FM patients more likely to have motor vehicle crashes

Pain

9 Jun 2015

People with fibromyalgia are almost two and half times more likely to have a motor vehicle accident compared to the general population, a study finds.

The analysis of 137,631 patients with fibromyalgia (FM) identified 738 motor vehicle crashes during the first year of follow-up after diagnosis.

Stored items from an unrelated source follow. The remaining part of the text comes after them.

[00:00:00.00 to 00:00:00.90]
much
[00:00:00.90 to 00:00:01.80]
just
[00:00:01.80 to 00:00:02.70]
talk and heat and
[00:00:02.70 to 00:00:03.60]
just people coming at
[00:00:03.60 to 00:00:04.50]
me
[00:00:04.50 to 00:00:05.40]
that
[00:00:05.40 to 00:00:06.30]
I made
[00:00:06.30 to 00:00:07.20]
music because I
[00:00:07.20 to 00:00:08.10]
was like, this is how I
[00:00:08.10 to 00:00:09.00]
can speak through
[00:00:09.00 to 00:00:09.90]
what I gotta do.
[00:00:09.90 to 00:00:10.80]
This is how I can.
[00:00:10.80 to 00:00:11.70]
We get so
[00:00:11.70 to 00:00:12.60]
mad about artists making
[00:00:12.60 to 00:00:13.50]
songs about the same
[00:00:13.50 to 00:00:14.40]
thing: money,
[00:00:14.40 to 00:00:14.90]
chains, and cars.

This was equal to an incidence rate ratio of 2.44 compared with the population norm.

The increased risk approached the rate observed among other people diagnosed with alcoholism, the researchers reported in the Journal of Rheumatology.

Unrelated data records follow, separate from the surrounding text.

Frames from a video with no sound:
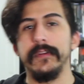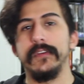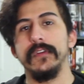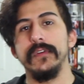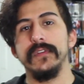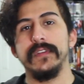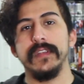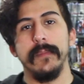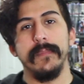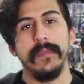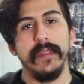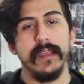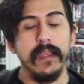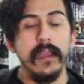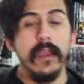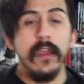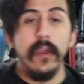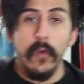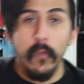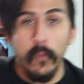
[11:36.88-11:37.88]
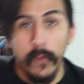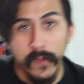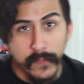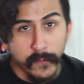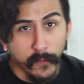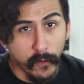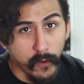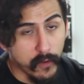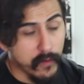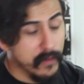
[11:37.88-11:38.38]
to do something with
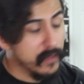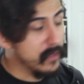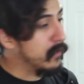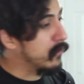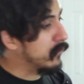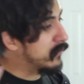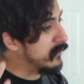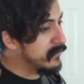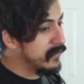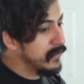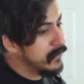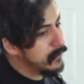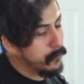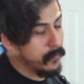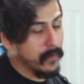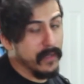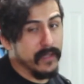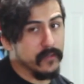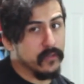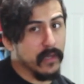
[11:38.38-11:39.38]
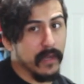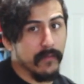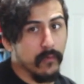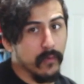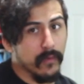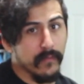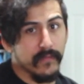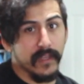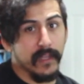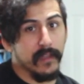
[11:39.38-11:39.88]
her, you know, because he could probably travel
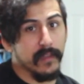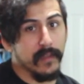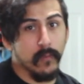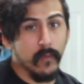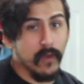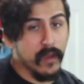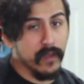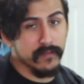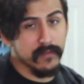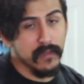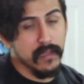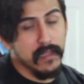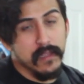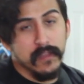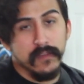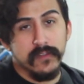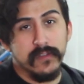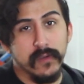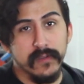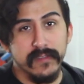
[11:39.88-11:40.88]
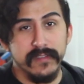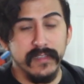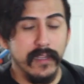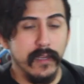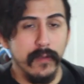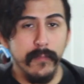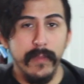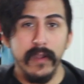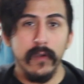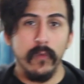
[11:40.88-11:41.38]
wherever the hell he wants, so it's not
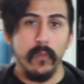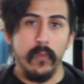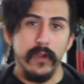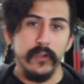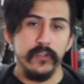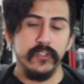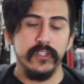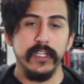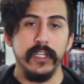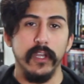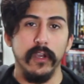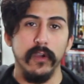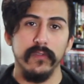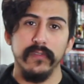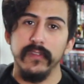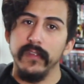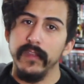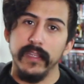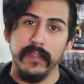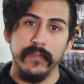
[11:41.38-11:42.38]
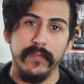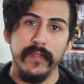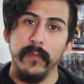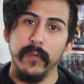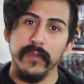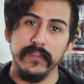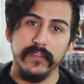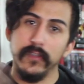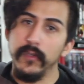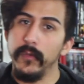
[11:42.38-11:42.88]
gonna matter where she goes. If he
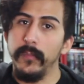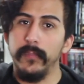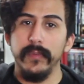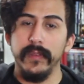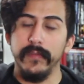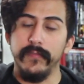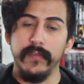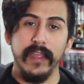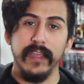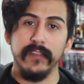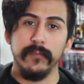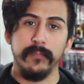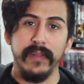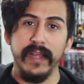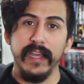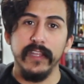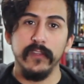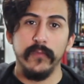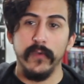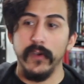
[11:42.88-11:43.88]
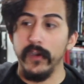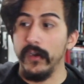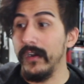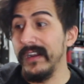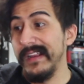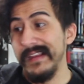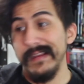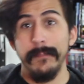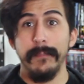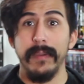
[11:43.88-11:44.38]
has plans for
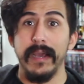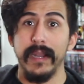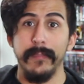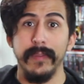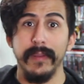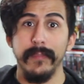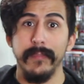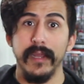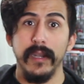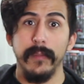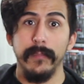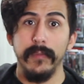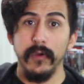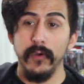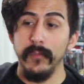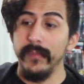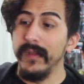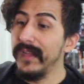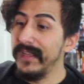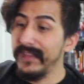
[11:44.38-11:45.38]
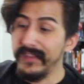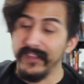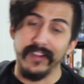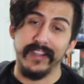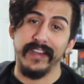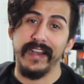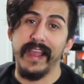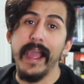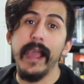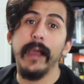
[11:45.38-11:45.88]
her, bada bing, bada boom, they're
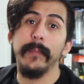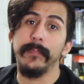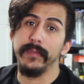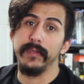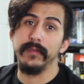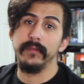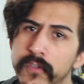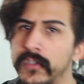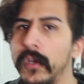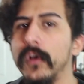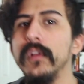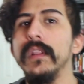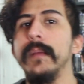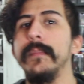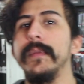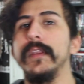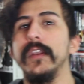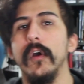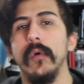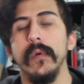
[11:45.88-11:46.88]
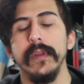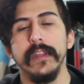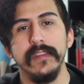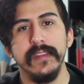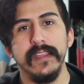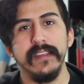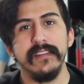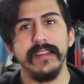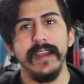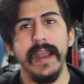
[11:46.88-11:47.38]
gonna happen. So let me know what you
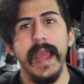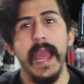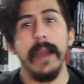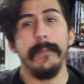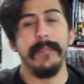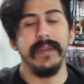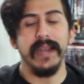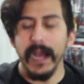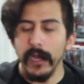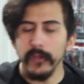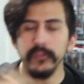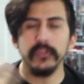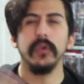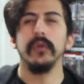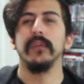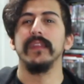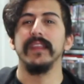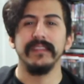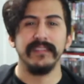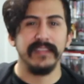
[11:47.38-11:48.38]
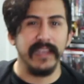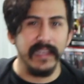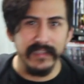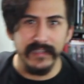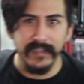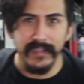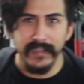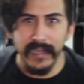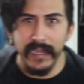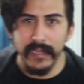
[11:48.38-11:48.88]
think's gonna happen. I'll throw this
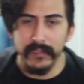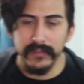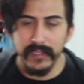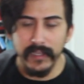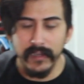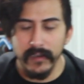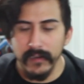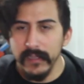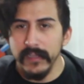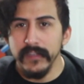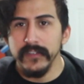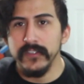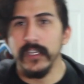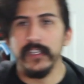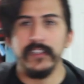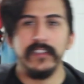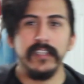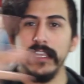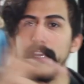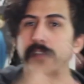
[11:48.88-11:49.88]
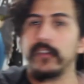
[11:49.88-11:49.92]
idea out there just to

However the risk was mitigated among patients who received dedicated FM care, the Canadian researchers found.

These patients had a high baseline risk amounting to 854 crashes during the three years before special care (9.81 events per 1000 patients annually).

Dedicated care reduced their risk of being involved in an accident by one-third, but the risk was still high at an incidence rate ratio of 3.11 compared with the population norm.

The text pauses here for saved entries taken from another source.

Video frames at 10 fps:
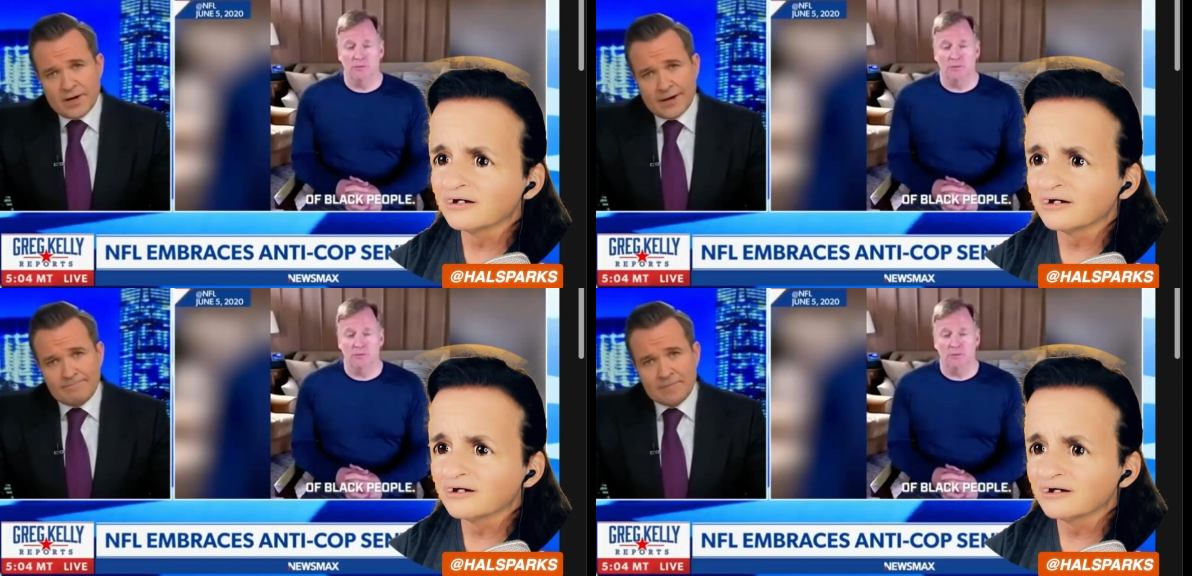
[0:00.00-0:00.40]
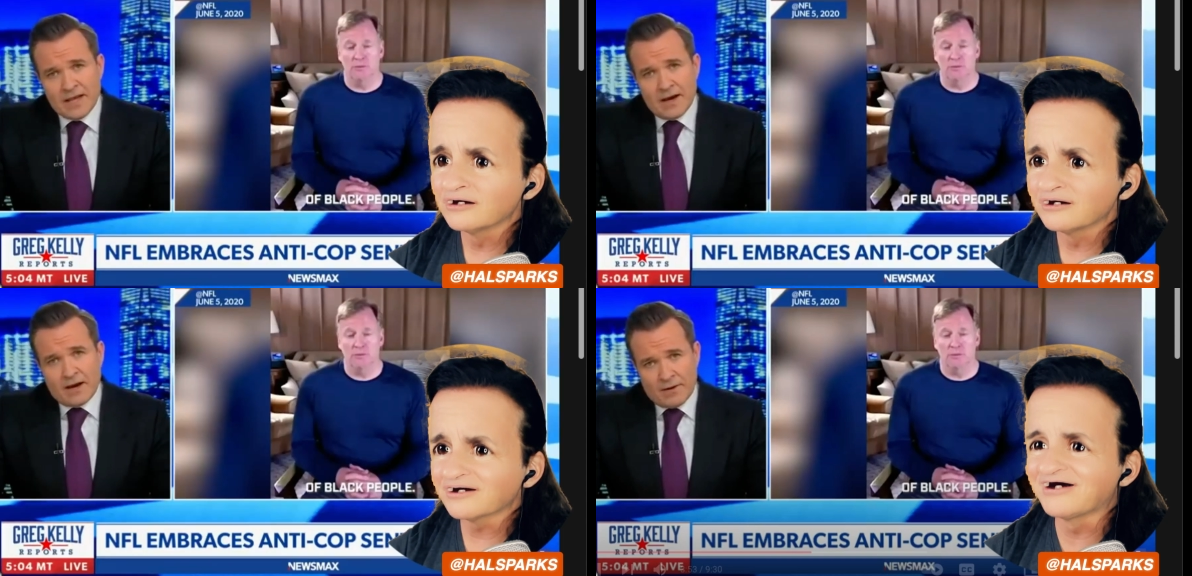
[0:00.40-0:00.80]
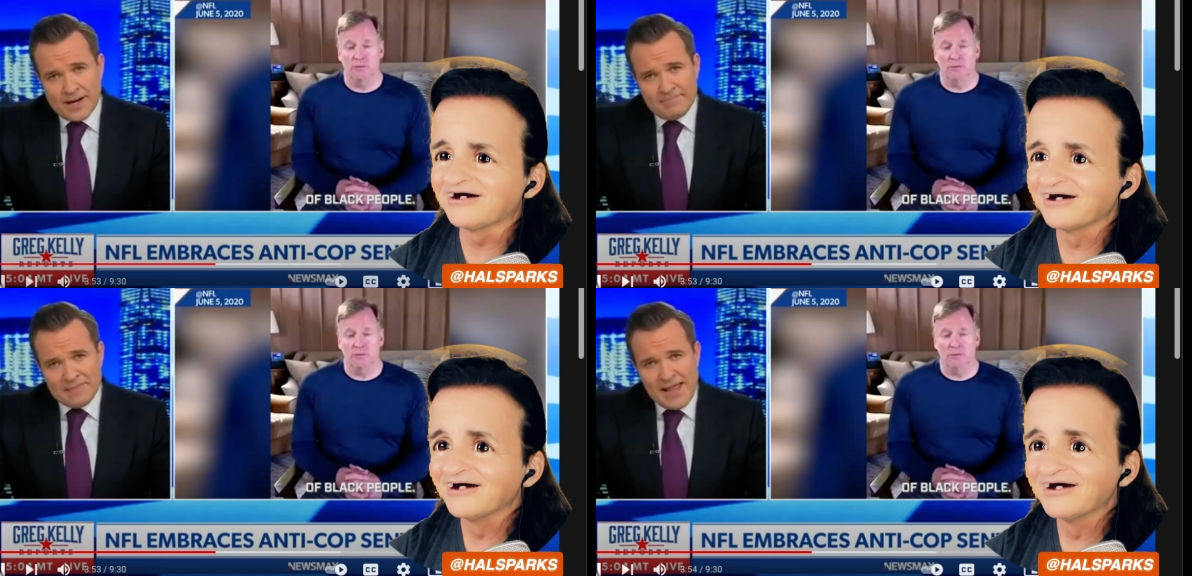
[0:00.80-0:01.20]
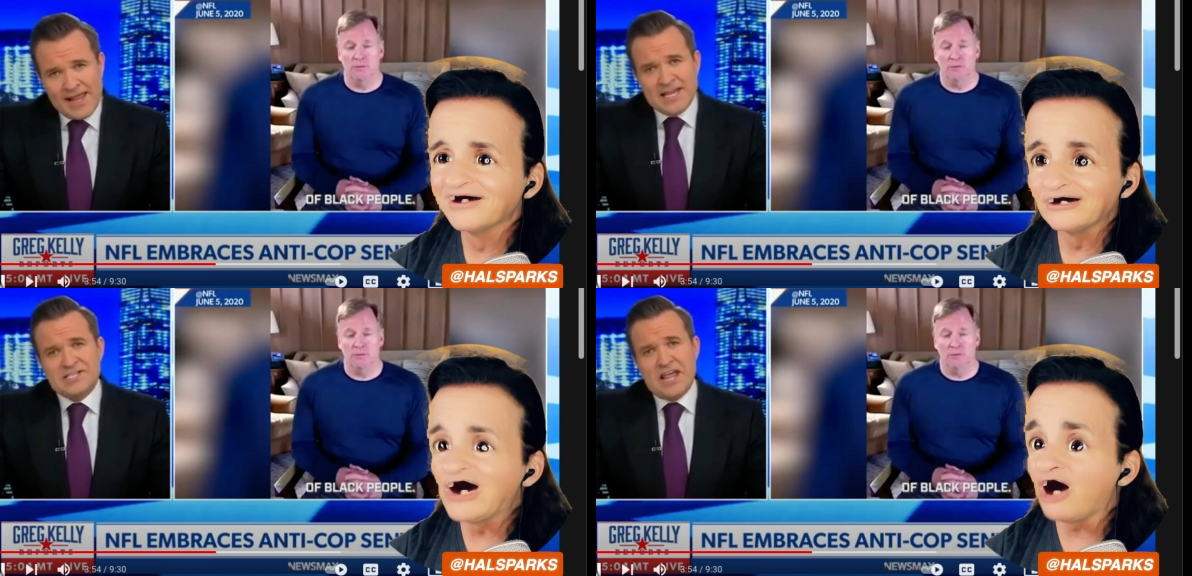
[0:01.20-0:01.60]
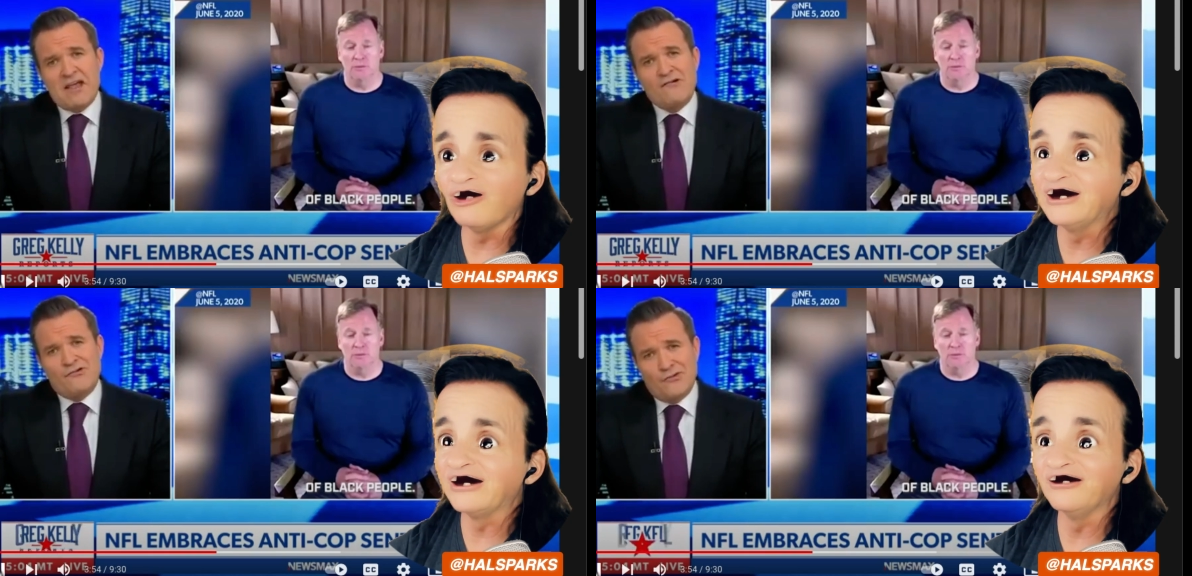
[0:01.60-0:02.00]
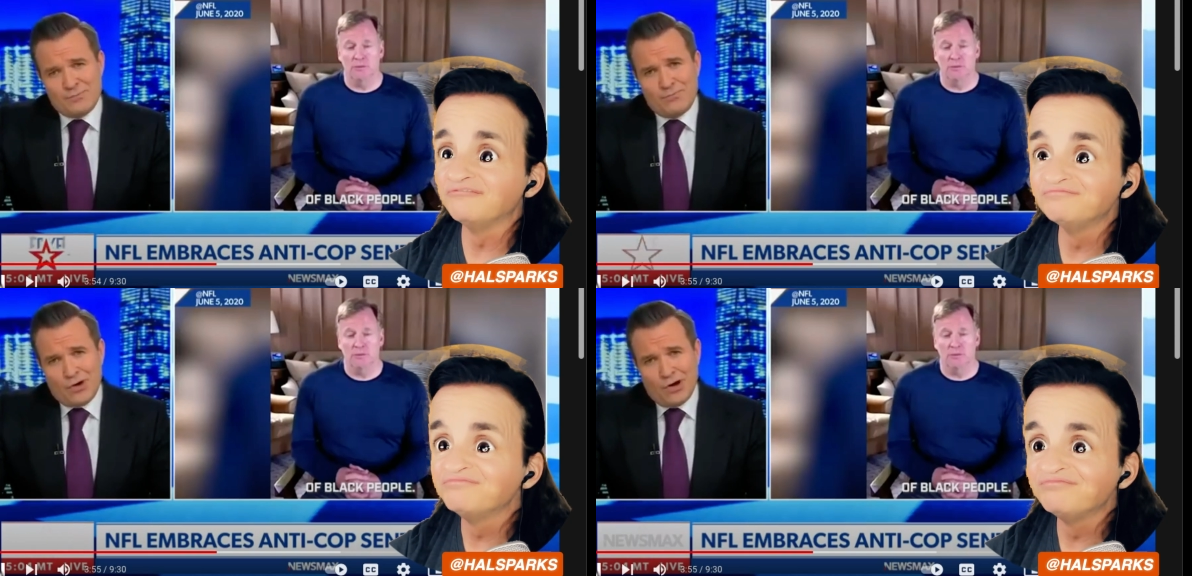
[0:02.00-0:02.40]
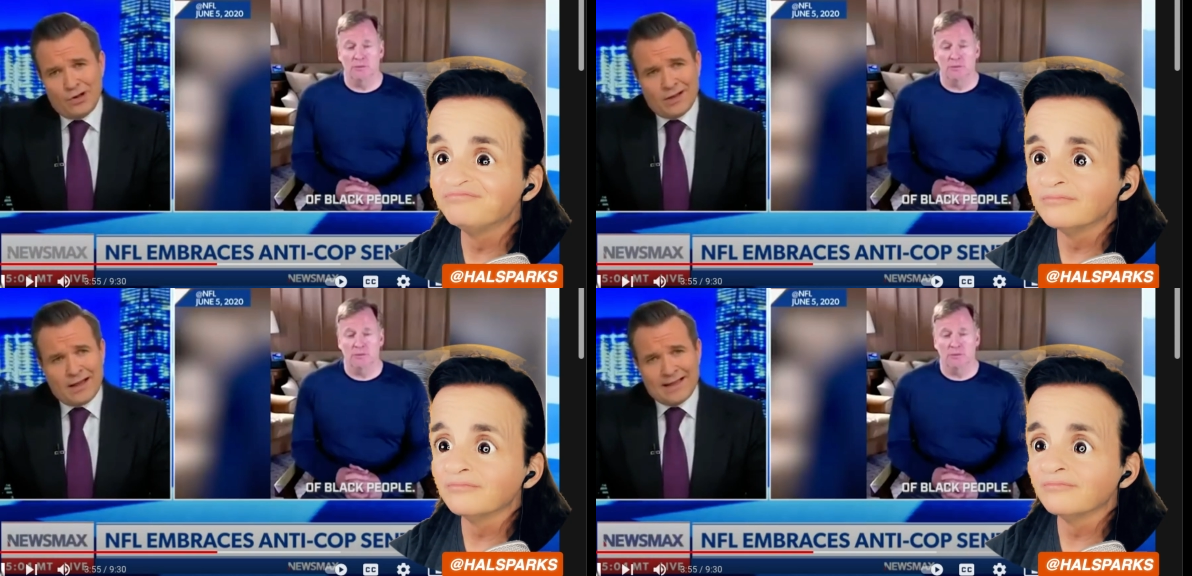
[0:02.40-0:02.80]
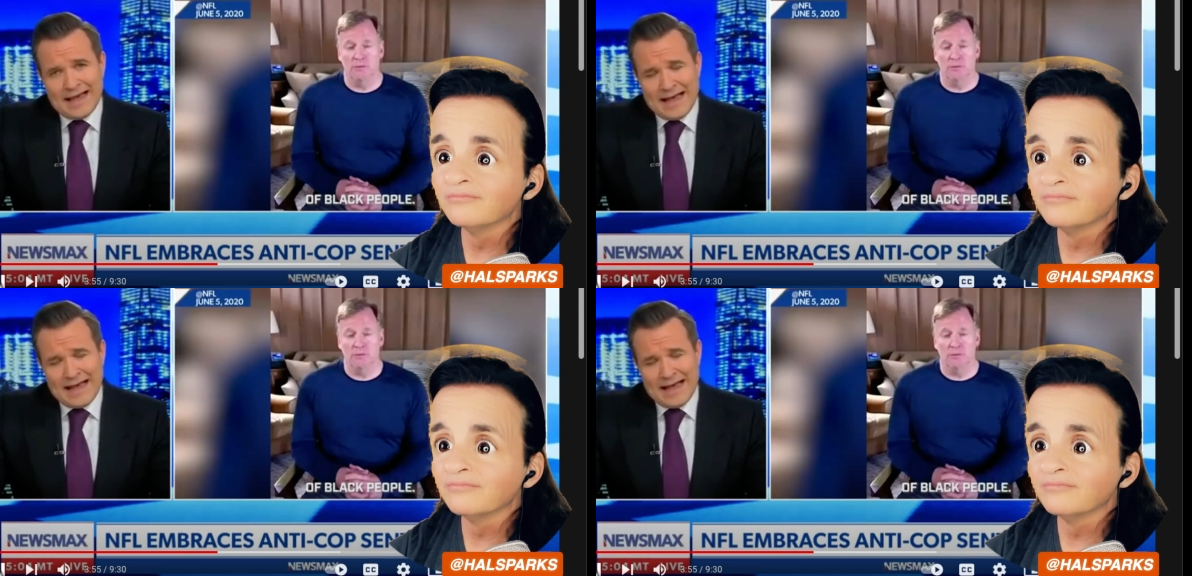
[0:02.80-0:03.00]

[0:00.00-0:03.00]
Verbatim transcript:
Speaker 1: All right, he's no, a he football guy.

The researchers conclude that people diagnosed with FM are at an ongoing risk of a serious motor vehicle crash.

However they caution that the data does not indicate that FM caused motor vehicle crashes because patients may differ in multiple ways from other people.

“The observed association between FM and subsequent crashes is a prognostic marker, but not necessarily a causal mechanism,” they wrote.

“Clinical judgment is needed…when deciding whether the crash risks associated with FM merit a tactful warning in a compassionate manner to improve driving safety and maintain patient health,” they said.